Most SEO monitoring tools give you a snapshot: today's clicks, today's issues, today's recommendations. You fix something, come back tomorrow, and the tool has no idea what you did or whether it helped.
I wanted something smarter a system that remembers site's history, correlates code changes with ranking shifts, and gives AI-generated insights that get better every day. Here's what I built and how.
The Problem With Basic SEO Monitoring
A typical monitoring setup looks like this:
- Fetch Google Search Console data
- Run a Lighthouse audit
- Send a Slack message with today's numbers
That's fine. But it can't answer questions like:
- "Did that metadata fix I deployed 10 days ago actually improve rankings?"
- "This recommendation has been flagged for 15 days why hasn't it been fixed?"
- "Clicks dropped this week was it a code change or an algorithm shift?"
To answer those questions, you need memory. That's where Cognee comes in.
What Is Cognee?
Cognee is a knowledge graph SDK. Instead of storing data as flat rows in a database, it extracts entities and relationships and stores them as nodes and edges in a graph (Neo4j) with vector embeddings in a vector database (ChromaDB).

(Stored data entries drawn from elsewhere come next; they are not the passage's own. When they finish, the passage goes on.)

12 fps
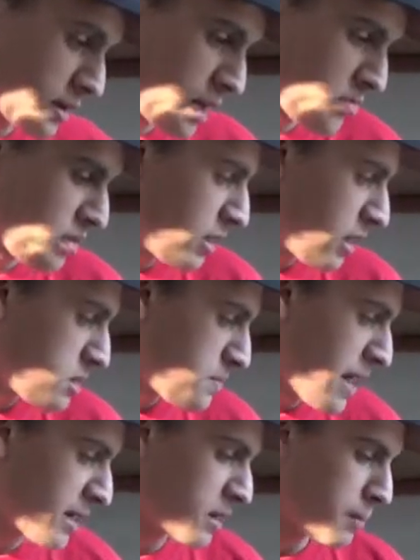everything's
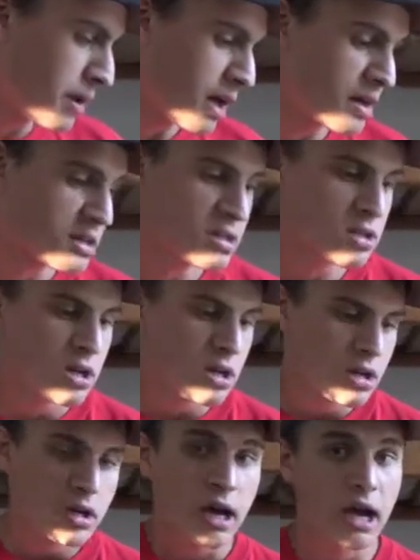back in the box.
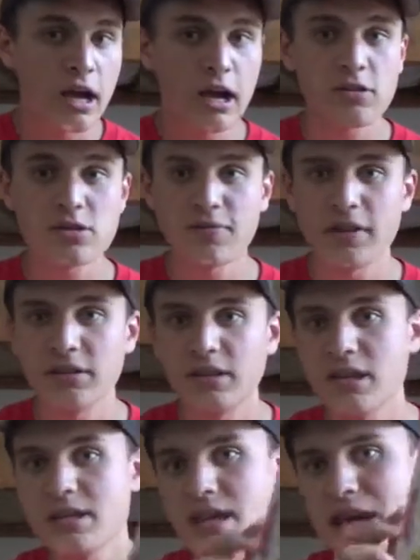I also found
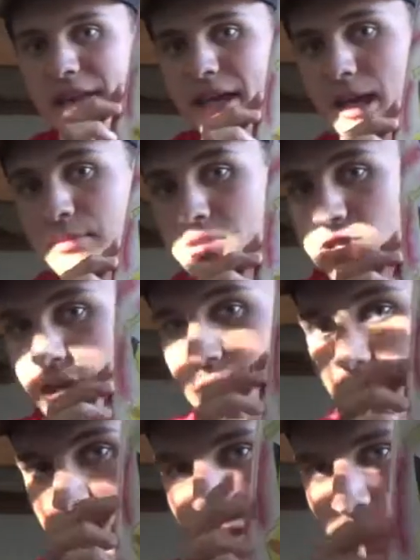this at the camera
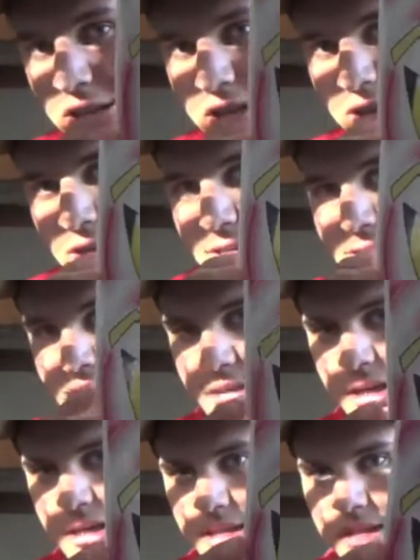show. It's
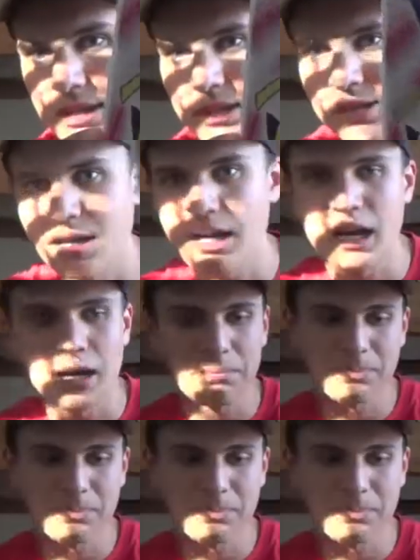a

Think of it like this: a normal database stores "clicks = 262 on April 8". A knowledge graph stores "keyword 'vibe trading' ranked at position 1.78 on April 8, which is 12 spots better than March 25, and that improvement happened 3 days after a metadata fix was deployed".
The difference matters when you want AI to reason across weeks of history not just today.
System Architecture
The full pipeline runs daily via GitHub Actions:
PHASE 1 — Parallel data collection
├── Lighthouse audit (performance, SEO scores)
├── Broken links check
├── Meta tags validation
├── Core Web Vitals (via PageSpeed API)
└── Google Search Console (clicks, CTR, position, queries)

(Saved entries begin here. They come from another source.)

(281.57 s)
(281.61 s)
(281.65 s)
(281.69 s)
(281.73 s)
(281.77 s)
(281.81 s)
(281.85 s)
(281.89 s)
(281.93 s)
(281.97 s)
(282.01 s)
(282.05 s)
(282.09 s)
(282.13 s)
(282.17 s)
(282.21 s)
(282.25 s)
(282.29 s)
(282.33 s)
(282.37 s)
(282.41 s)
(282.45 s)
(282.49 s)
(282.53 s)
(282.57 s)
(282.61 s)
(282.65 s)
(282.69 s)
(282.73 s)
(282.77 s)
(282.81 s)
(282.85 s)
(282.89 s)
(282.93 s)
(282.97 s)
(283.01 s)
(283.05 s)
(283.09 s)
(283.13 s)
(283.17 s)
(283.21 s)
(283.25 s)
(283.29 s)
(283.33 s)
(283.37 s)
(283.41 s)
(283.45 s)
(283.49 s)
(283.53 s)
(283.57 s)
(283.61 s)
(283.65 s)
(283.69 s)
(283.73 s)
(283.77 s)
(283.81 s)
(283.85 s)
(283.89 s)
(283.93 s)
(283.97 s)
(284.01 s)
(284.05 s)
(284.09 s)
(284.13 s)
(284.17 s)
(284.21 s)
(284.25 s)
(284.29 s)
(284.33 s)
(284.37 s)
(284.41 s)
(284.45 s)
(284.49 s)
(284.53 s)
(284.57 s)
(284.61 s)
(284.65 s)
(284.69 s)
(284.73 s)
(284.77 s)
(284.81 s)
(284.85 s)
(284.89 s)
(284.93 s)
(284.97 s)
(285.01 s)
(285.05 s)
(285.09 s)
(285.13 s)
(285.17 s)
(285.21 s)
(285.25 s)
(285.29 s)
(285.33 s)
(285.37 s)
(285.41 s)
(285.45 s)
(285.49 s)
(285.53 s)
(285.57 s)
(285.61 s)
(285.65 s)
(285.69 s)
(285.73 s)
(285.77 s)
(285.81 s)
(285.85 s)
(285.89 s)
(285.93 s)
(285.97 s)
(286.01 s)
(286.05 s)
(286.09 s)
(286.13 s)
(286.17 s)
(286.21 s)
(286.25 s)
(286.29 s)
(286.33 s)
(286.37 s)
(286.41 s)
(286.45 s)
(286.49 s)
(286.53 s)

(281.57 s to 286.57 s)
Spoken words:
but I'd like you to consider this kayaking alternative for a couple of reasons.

PHASE 2 — Main analysis job
├── git-change-detector.js → scans commits, classifies SEO-relevant changes
├── cognee_ingest.py → writes today's data to Neo4j + ChromaDB
├── cognee-store-updater.js → updates 30-day rolling JSON snapshot
├── audit-scraper.js → fetches live pages, scores SEO/GEO/AEO signals
├── audit-ingest.py → stores audit scores in the knowledge graph
├── cognee-analyzer.js → builds enriched AI context, calls Azure OpenAI
├── send-ai-slack.js → posts daily report to Slack
└── cognee-blob-sync.js → backs up knowledge graph to Azure Blob Storage
PHASE 3 — Weekly (Sundays)
└── competitor-monitor.js → fetches competitor pages, scores them, posts comparison
Why Cognee? The Knowledge Graph Advantage
Every day, cognee_ingest.py builds a structured document containing today's GSC metrics, top queries, AI recommendations, and recent git commits. Azure OpenAI reads this and extracts entities keywords, positions, dates, code changes which Cognee writes to Neo4j as connected nodes. graph starts to grow.

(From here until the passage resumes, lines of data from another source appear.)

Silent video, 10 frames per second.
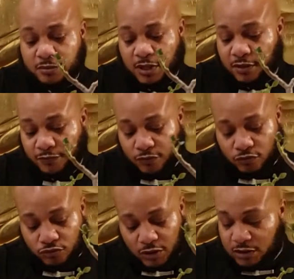in the food
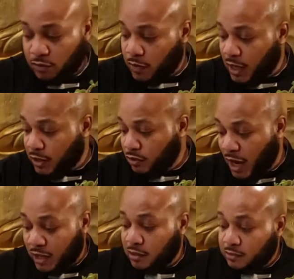truck to where
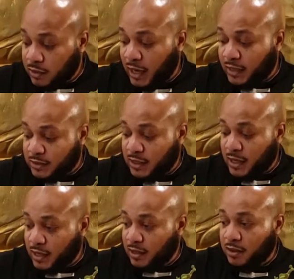I could say,
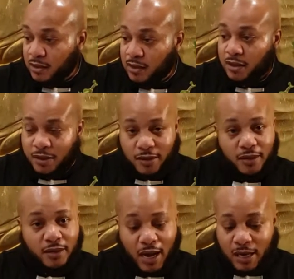hey,
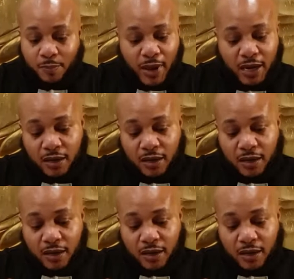I could pack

After 30 days, the graph contains nodes like:
(Keyword: "platform name") —[RANKED_AT]→ (Position: 1.78, date: April 8)
(CodeChange: "metadata fix") —[HAPPENED_BEFORE]→ (MetricSnapshot: April 5)
(Recommendation: "add FAQ schema") —[FLAGGED_ON]→ (Date: April 1)
(Recommendation: "add FAQ schema") —[FLAGGED_ON]→ (Date: April 2)
... (flagged 12 days in a row)
Now when the AI runs its daily analysis, it doesn't just see today's data. It sees patterns:
- Keyword velocity: which keywords improved or dropped more than 5 positions in 14 days
- Stuck recommendations: same issue flagged 3+ days in a row, still unactioned
- Code change impact: did clicks or position change after a specific deploy?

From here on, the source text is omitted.